**Problem requirements:**
Which lines below mention "video"? Pick each one out.

==========

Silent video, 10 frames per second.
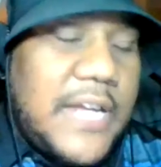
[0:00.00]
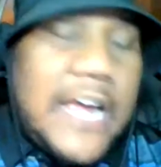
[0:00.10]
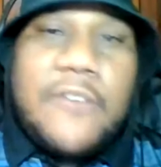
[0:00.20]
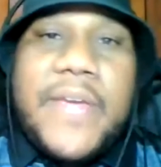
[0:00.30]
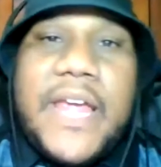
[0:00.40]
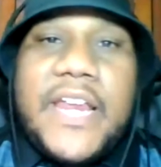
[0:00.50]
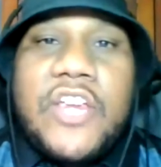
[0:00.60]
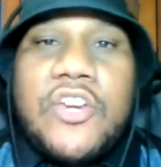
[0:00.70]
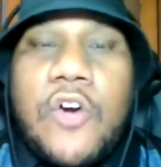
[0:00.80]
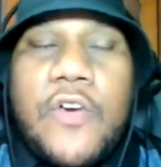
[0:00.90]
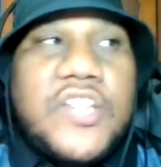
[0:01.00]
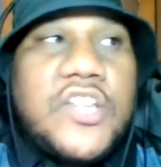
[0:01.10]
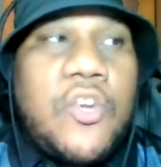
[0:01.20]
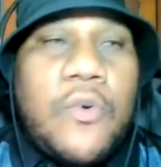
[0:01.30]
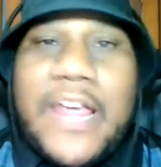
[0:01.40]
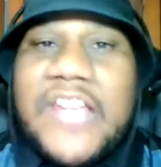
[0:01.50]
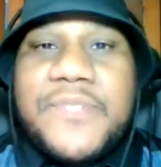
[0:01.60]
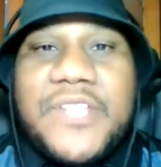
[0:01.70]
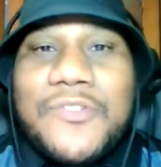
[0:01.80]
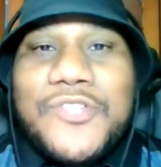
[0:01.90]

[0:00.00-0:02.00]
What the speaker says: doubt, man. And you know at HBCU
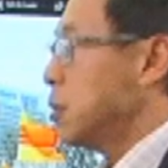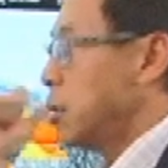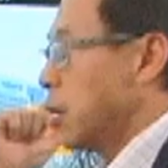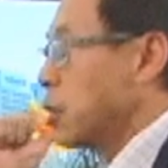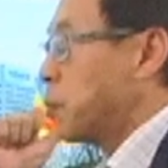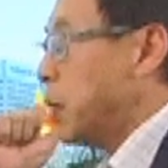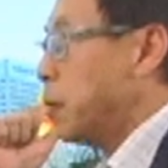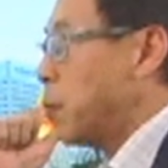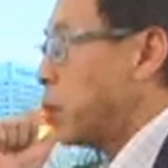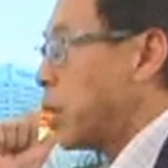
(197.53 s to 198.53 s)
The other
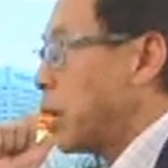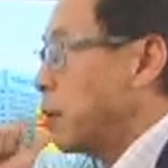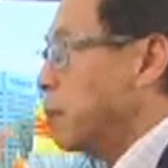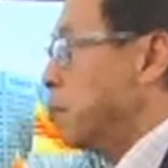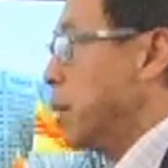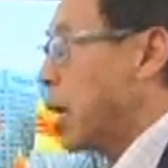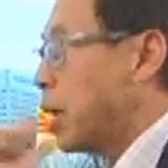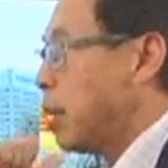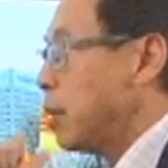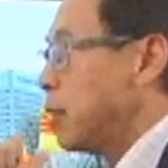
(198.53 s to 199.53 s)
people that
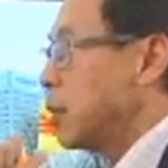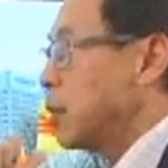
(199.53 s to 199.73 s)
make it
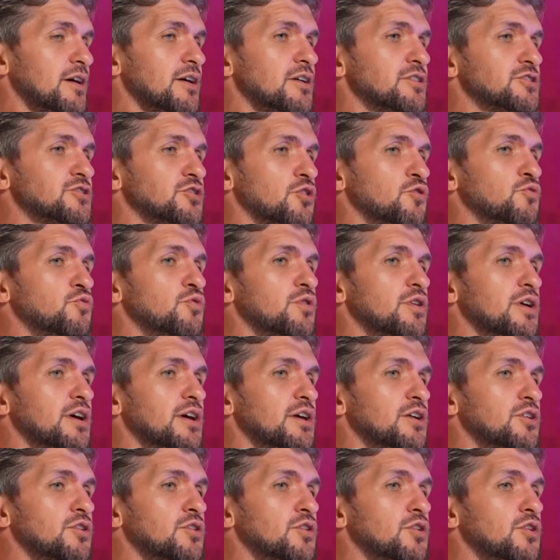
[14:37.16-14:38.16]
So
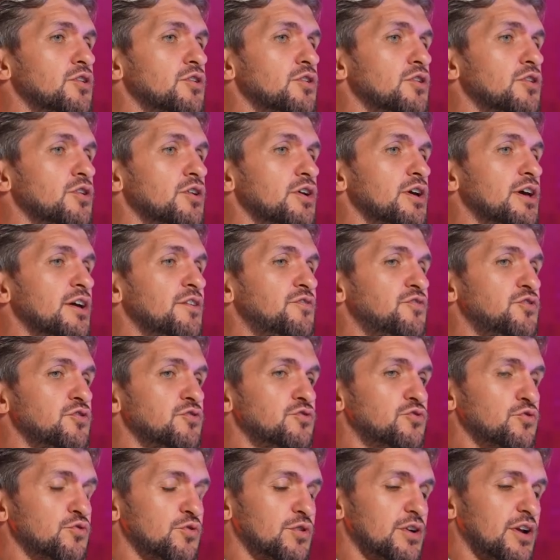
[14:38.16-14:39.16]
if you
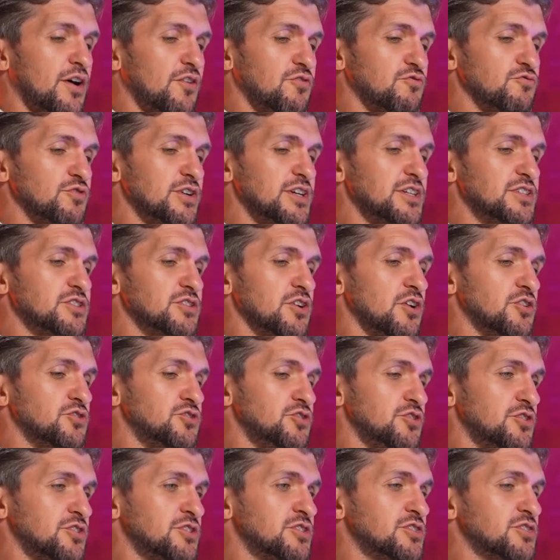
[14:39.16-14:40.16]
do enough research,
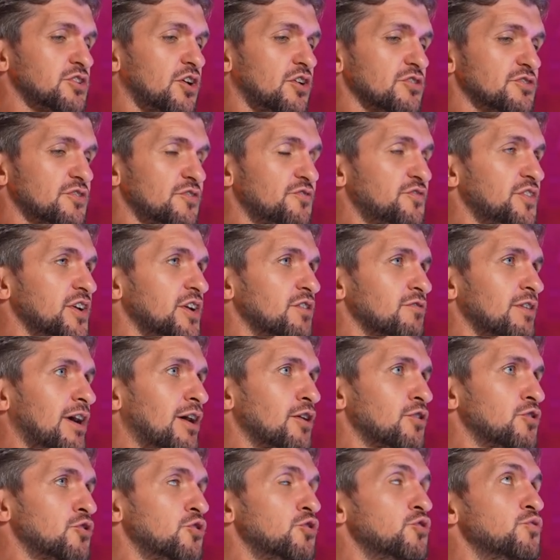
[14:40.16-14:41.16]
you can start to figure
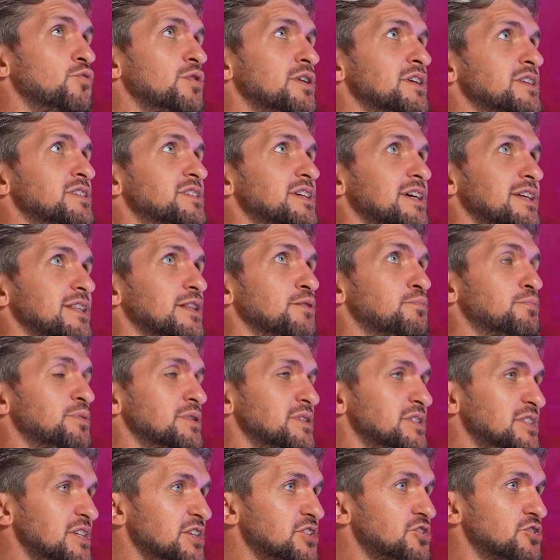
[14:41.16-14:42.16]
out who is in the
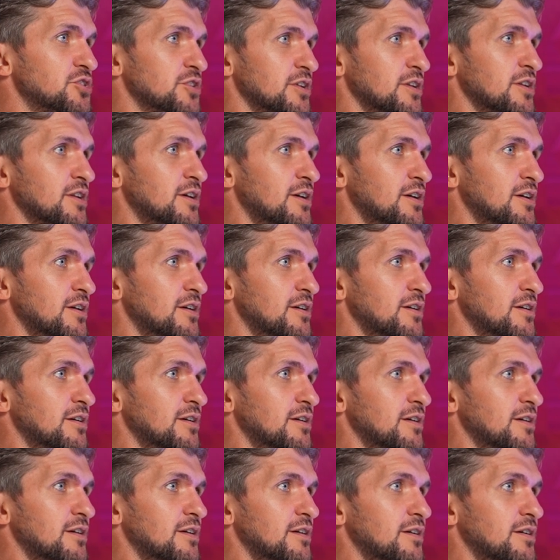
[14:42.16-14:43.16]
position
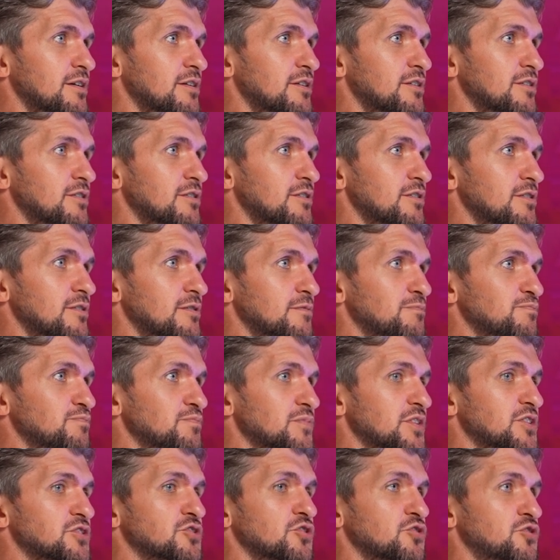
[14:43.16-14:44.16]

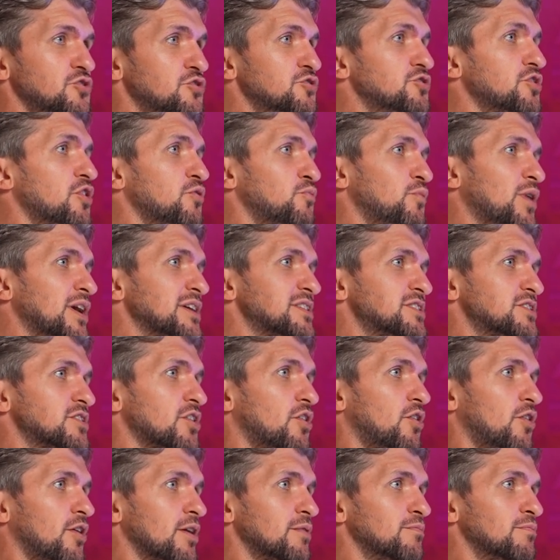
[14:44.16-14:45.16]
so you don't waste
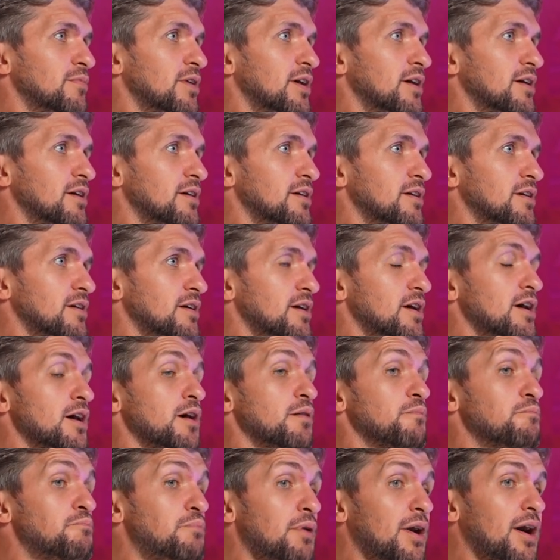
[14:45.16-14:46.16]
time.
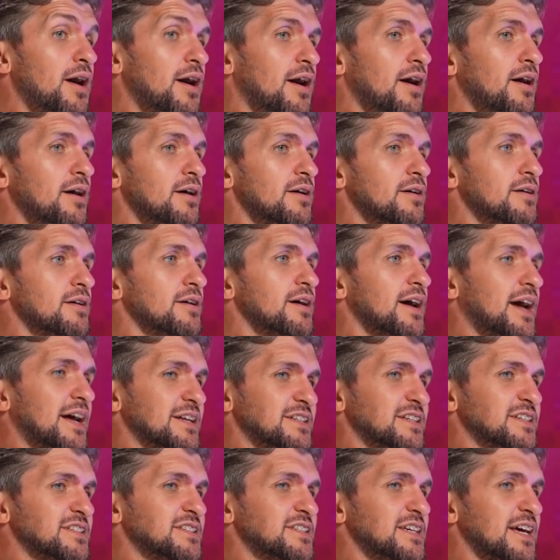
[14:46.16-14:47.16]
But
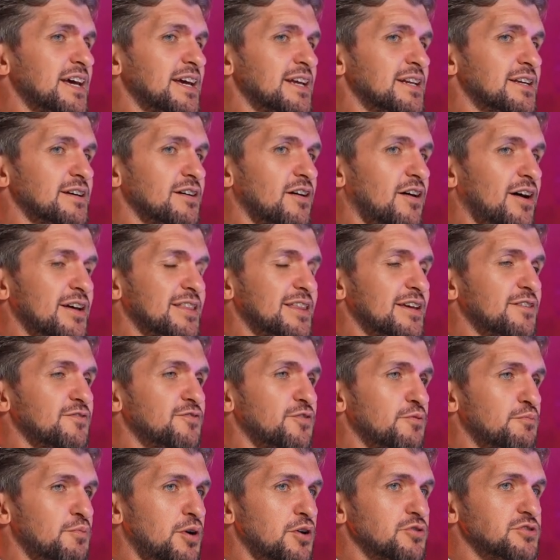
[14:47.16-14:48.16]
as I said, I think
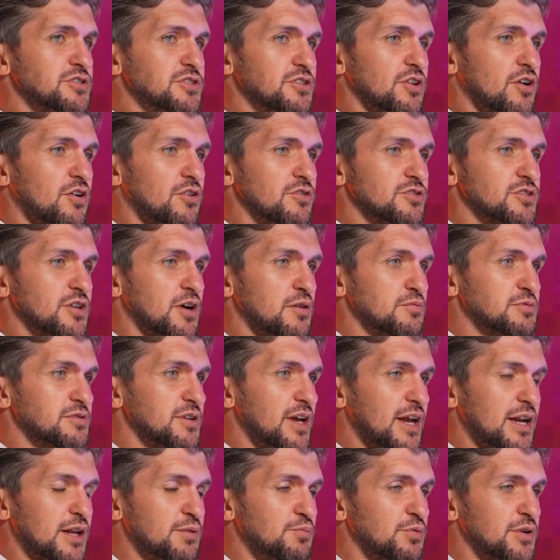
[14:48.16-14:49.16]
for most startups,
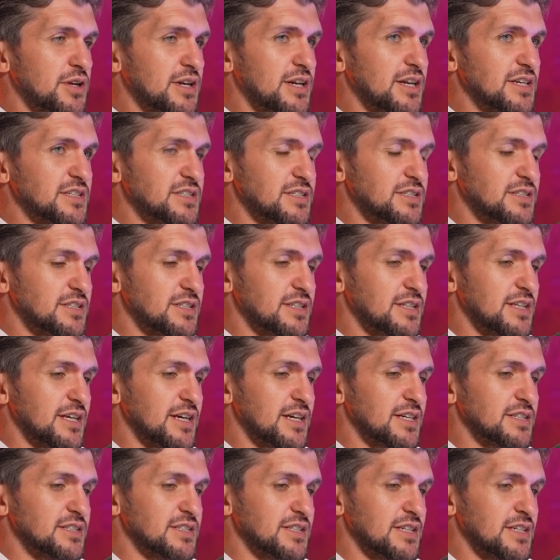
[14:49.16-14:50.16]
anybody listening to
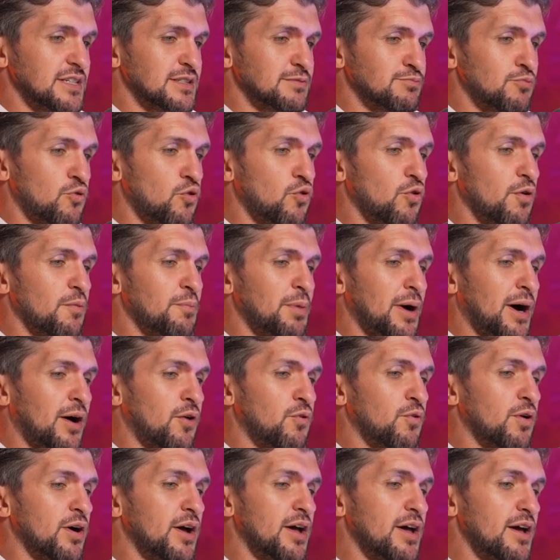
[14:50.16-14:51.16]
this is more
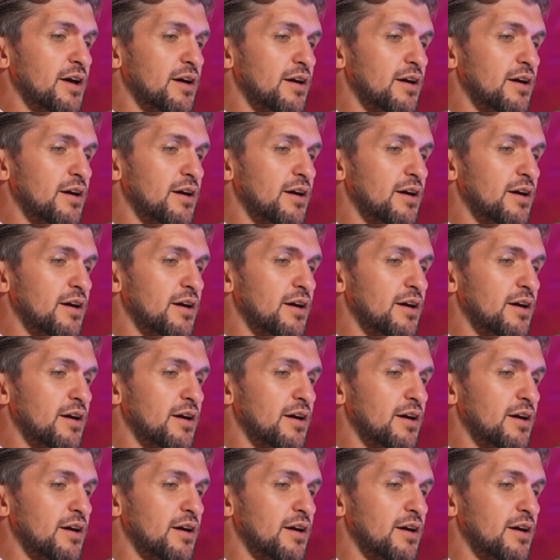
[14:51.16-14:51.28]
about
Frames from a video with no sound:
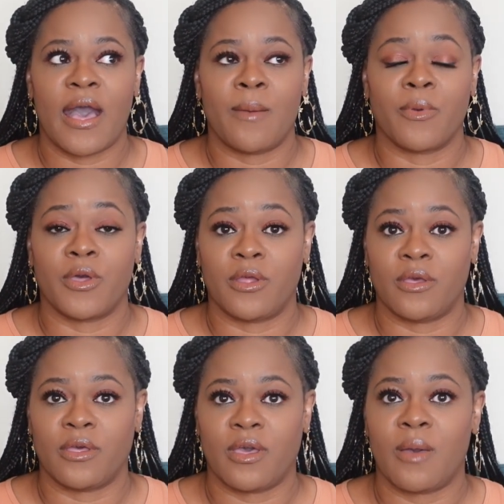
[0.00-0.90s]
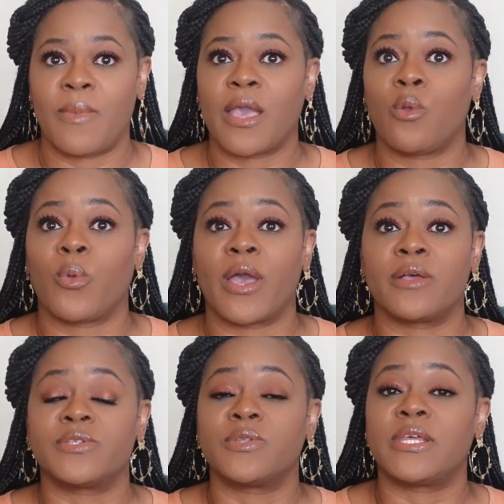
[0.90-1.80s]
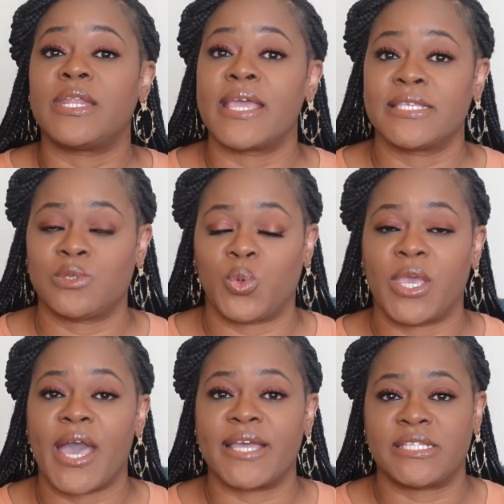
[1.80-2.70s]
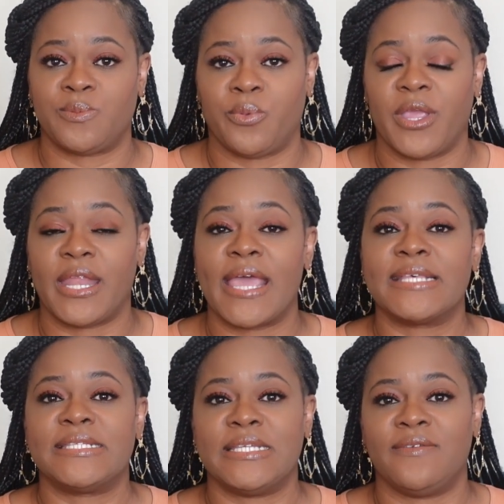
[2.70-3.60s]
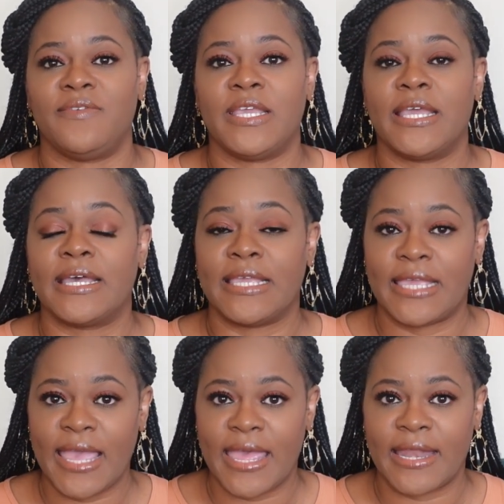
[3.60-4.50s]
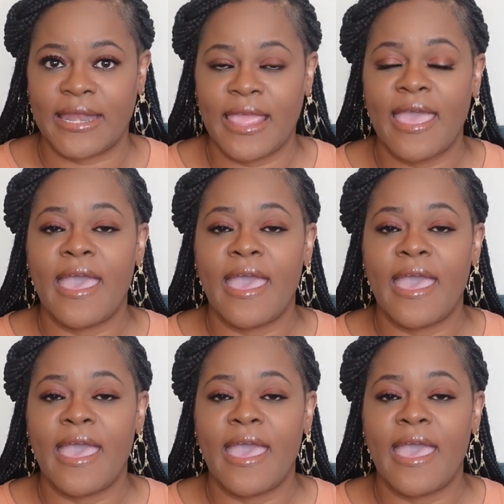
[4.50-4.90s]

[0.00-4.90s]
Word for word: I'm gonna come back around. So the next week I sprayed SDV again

==========

**Reply to the exercise:**
Silent video, 10 frames per second.
Frames from a video with no sound:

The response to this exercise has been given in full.